Set the data down exactly as it stands, and keep its pictures out.

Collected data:
■ ■ ■ ■

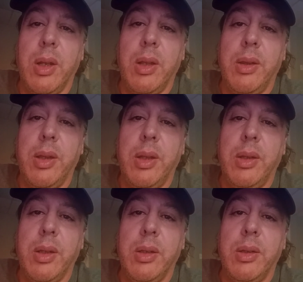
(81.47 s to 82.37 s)
I
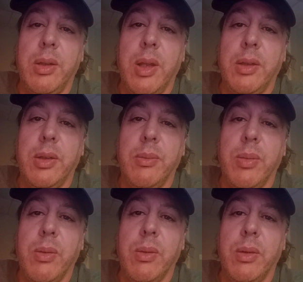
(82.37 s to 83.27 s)
think that that's
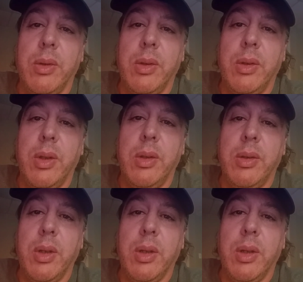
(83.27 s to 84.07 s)
important, that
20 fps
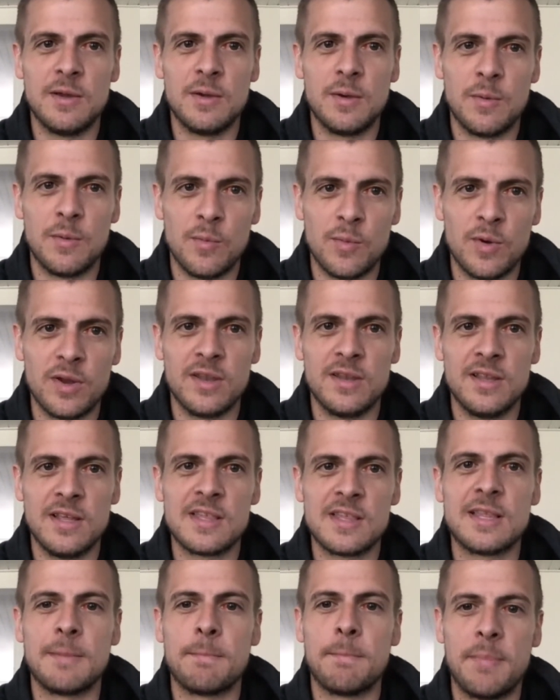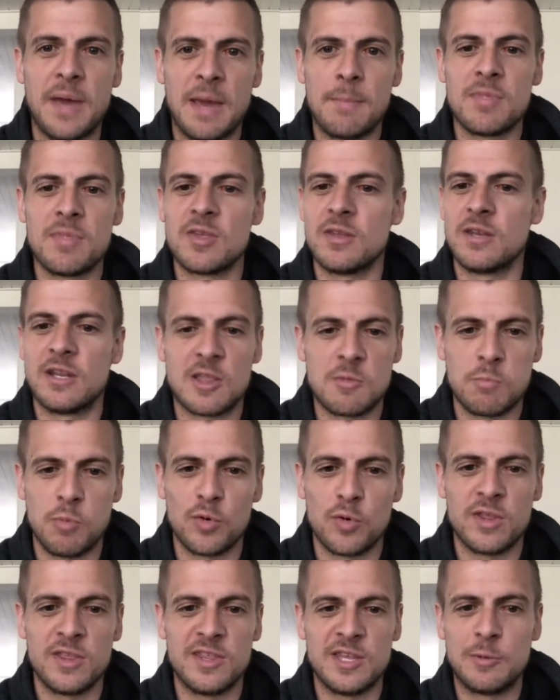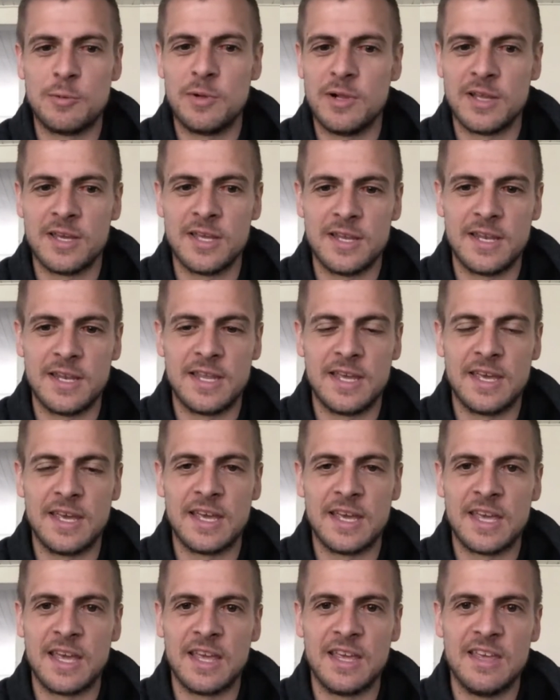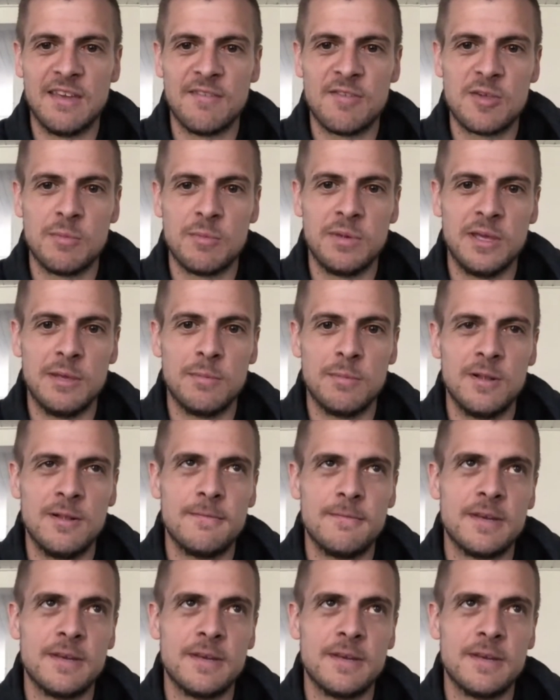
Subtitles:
what it is that badminton and sport in general can give to people.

■ ■ ■ ■

▶ **Answer for the task**:
(81.47 s to 82.37 s)
I
(82.37 s to 83.27 s)
think that that's
(83.27 s to 84.07 s)
important, that
20 fps
Subtitles:
what it is that badminton and sport in general can give to people.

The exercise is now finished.